The man who had stopped me nearly ran to meet the stretcher. He stared into the waxy face and whispered, "It's he! Oh, absolutely, it is he!"
I looked and the face was oddly familiar. It reminded me of my childhood; it had a link with school days and the excitement of turning twelve. By the way the four old men were carrying on, however, it meant more than that to them. It meant, if not the Second Coming, at least something close to it.
By then I had figured out that this was that rare event in the day of a clinic—a revival. I had never seen one. I suppose I could have got out of the way and gone about my conspiratorial business, and it is no credit to me as a conspirator that I did not.
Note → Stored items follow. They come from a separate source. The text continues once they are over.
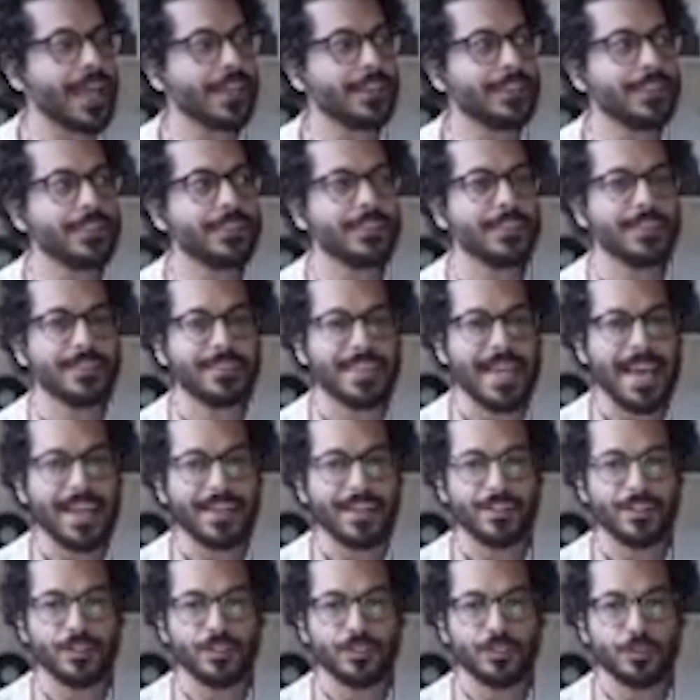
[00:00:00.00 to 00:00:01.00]

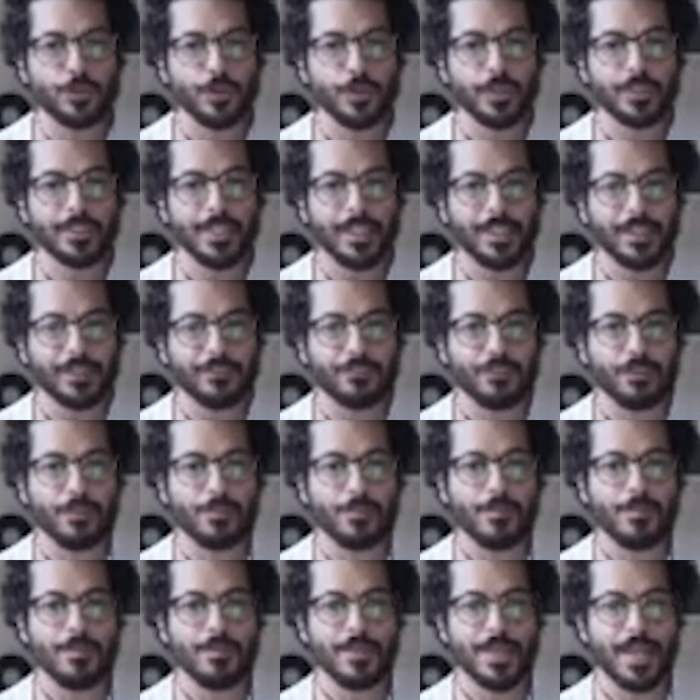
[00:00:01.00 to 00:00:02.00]
disentangle storytelling
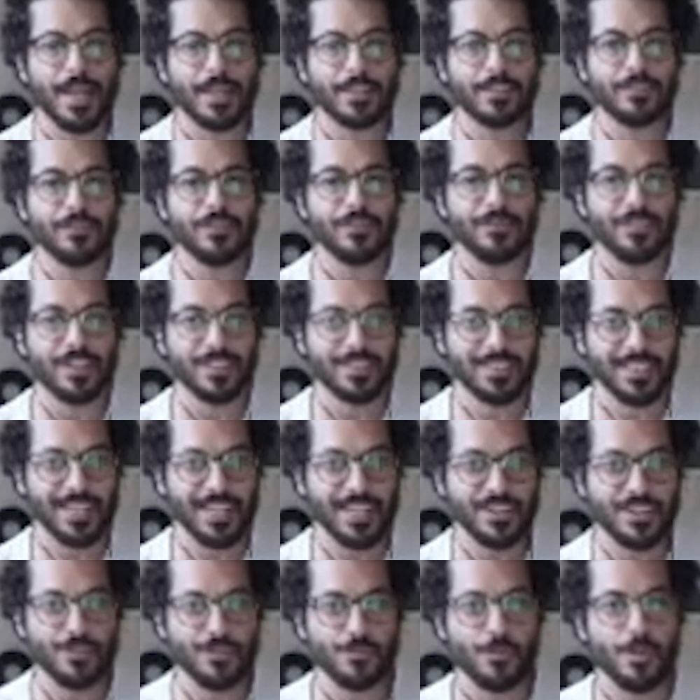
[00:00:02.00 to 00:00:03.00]
from the act of
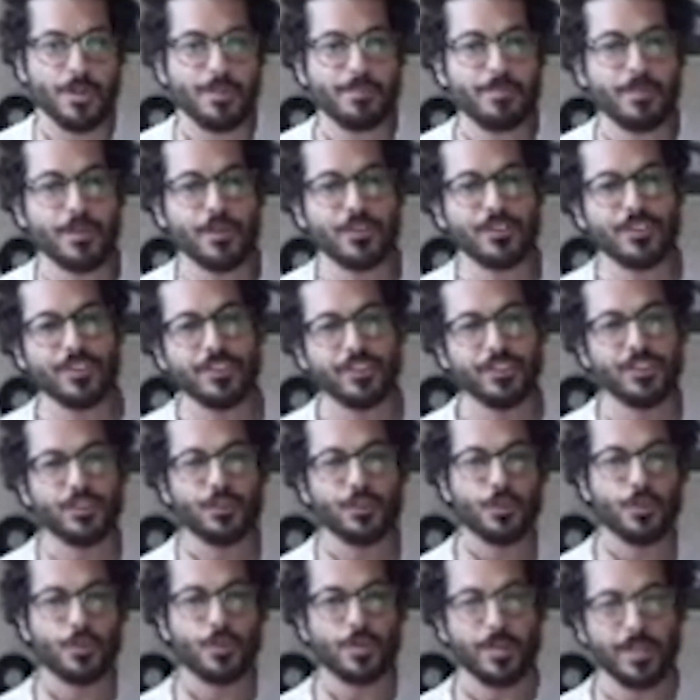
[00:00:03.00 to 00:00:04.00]
investigation. One person's
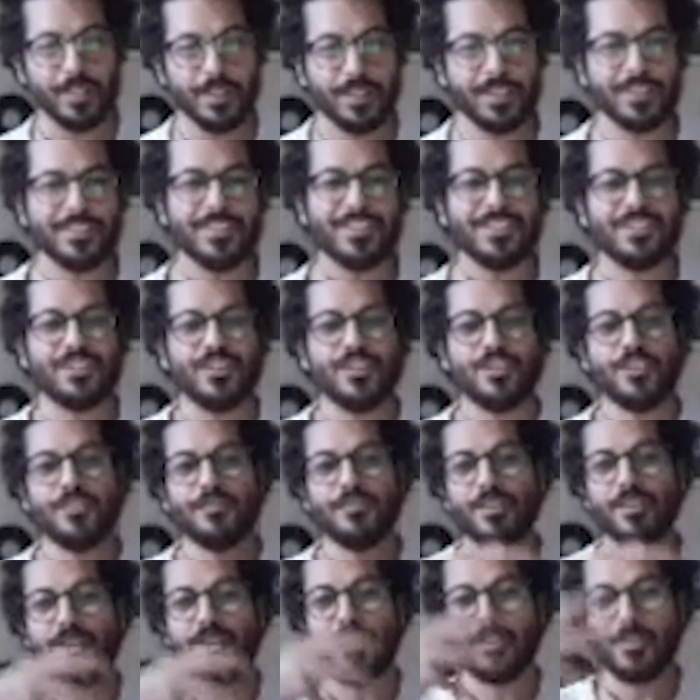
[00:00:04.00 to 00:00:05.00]
story is the start
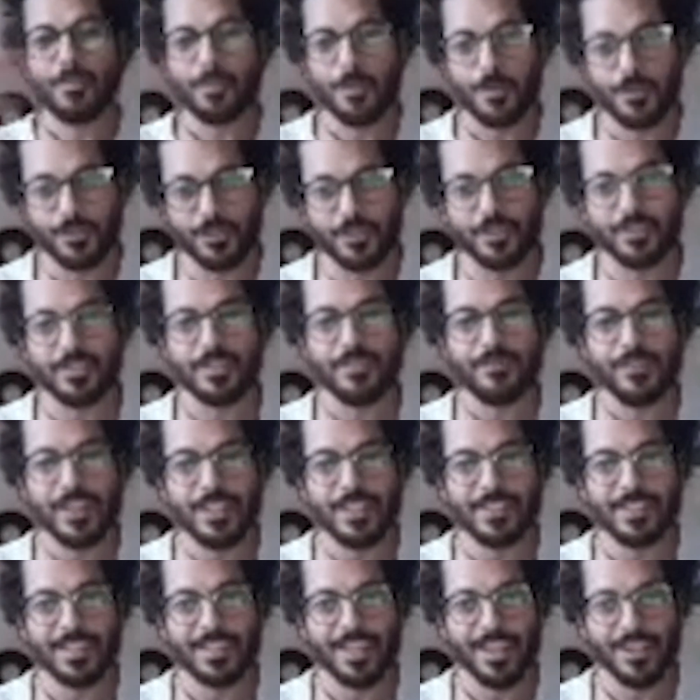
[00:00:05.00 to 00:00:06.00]
of another person's
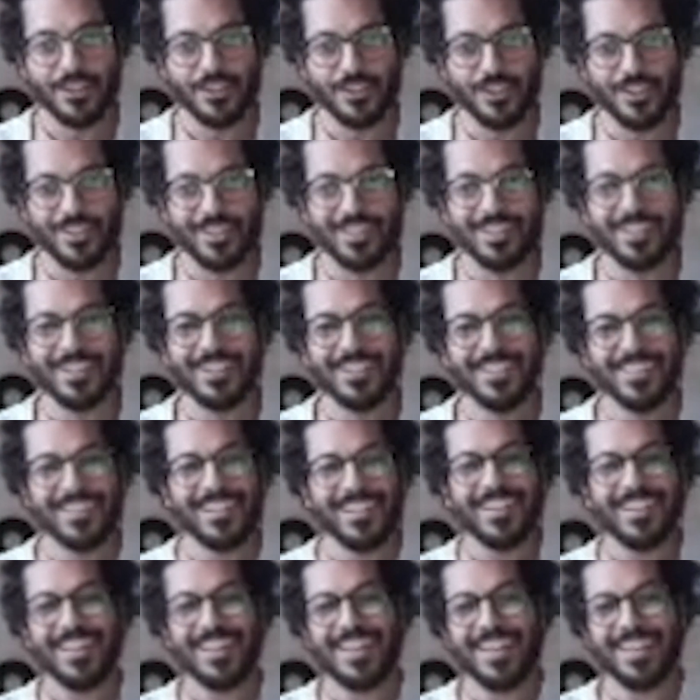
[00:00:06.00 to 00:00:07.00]
investigation,
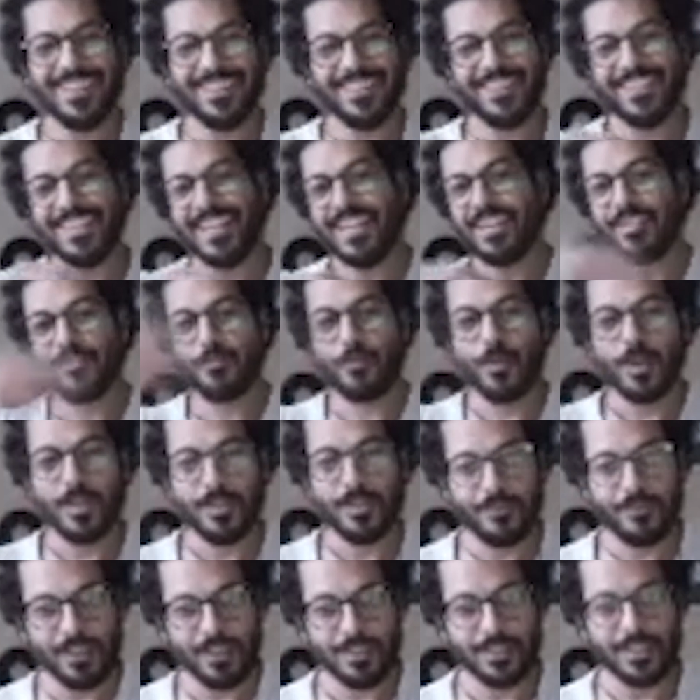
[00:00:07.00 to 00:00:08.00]
and the end of one
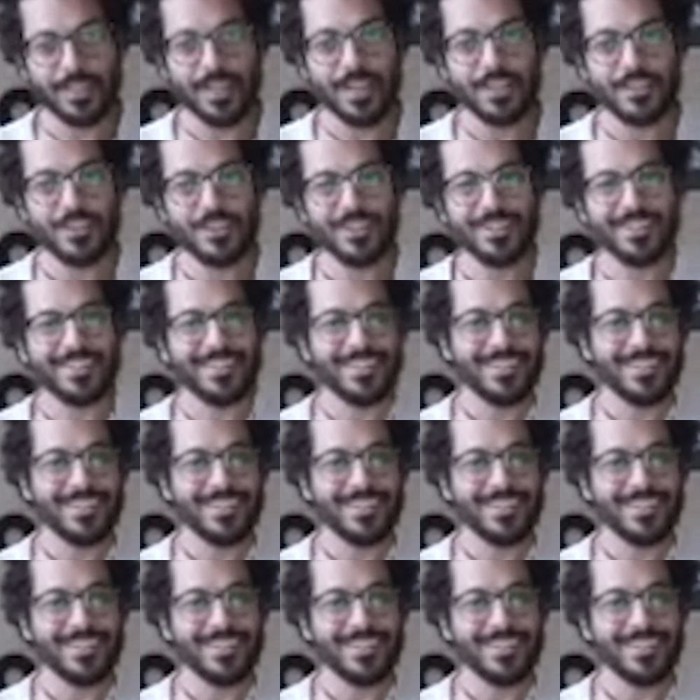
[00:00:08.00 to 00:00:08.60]
investigation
But I was fascinated.
Too fascinated to wonder why revivals were so rare....
The medic looked at his watch and, with careless efficiency, plucked the tube out of the waxy man's arm.
"Two minutes," he said to one of the civilians. "Then he'll be as good as he ever was. You've got his clothes and release papers?"
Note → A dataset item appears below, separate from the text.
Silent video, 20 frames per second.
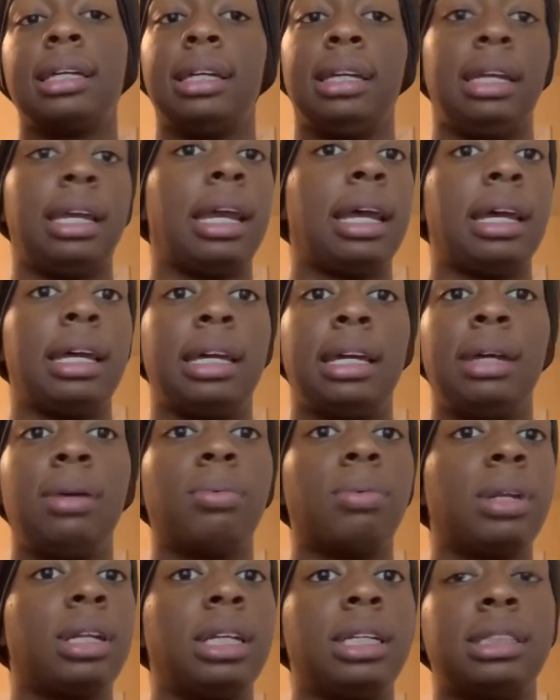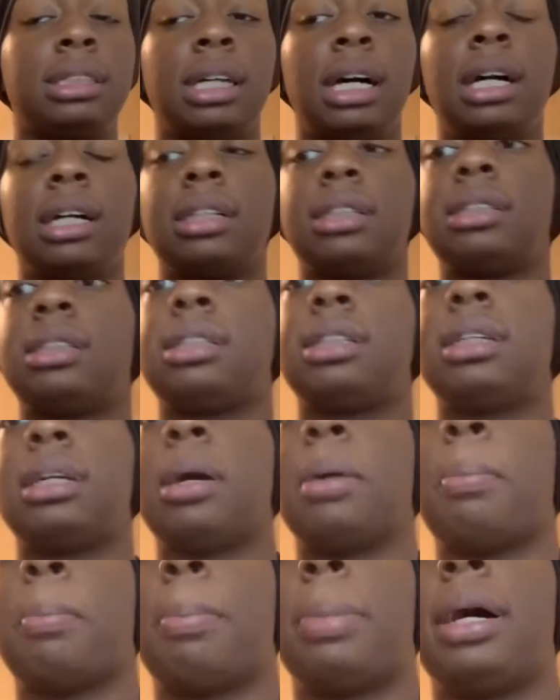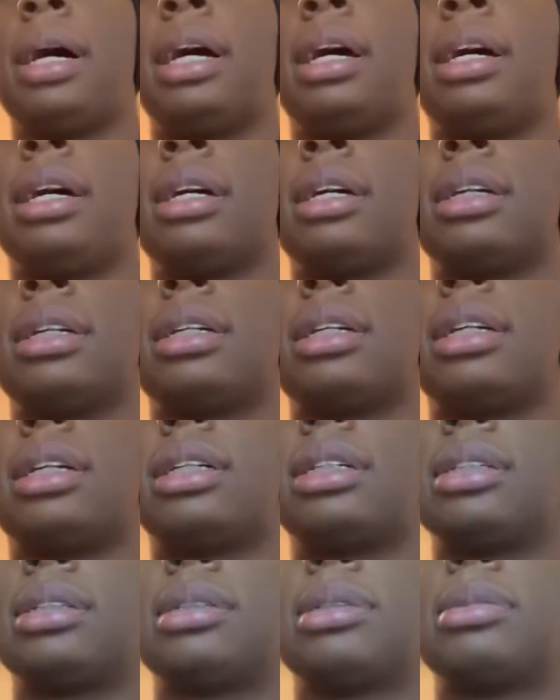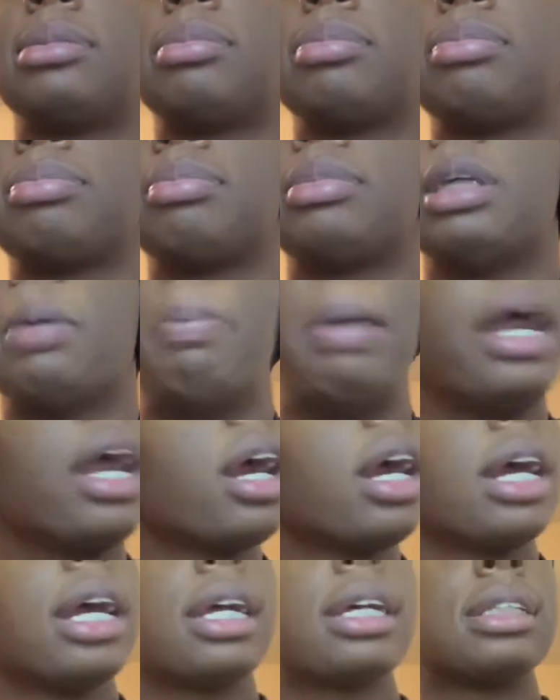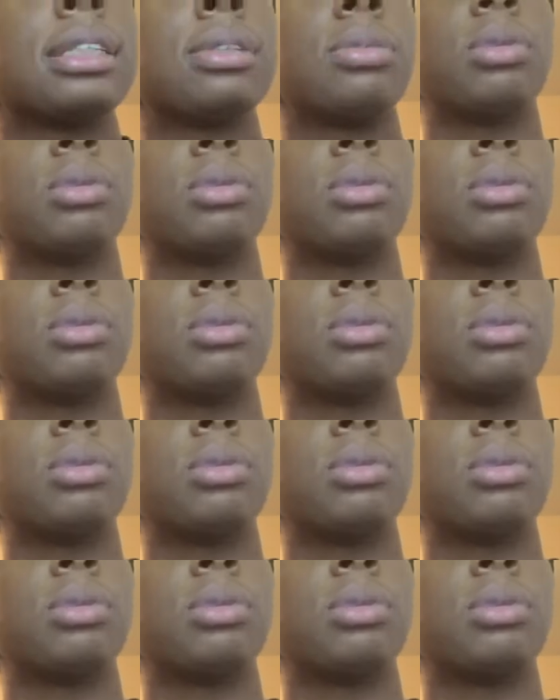Yeah, it really sucks. But the barracks,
"Oh, definitely," said the civilian, beaming.
"Okay. And you understand that the Company takes no responsibility beyond the policy covering? After all, he was one of the first men suspended. We think we can give him another year or so—which is a year more than he would have had, at that—but he's not what you'd call a Grade A risk."
"Certainly," agreed the civilian. "Can we talk to him now?"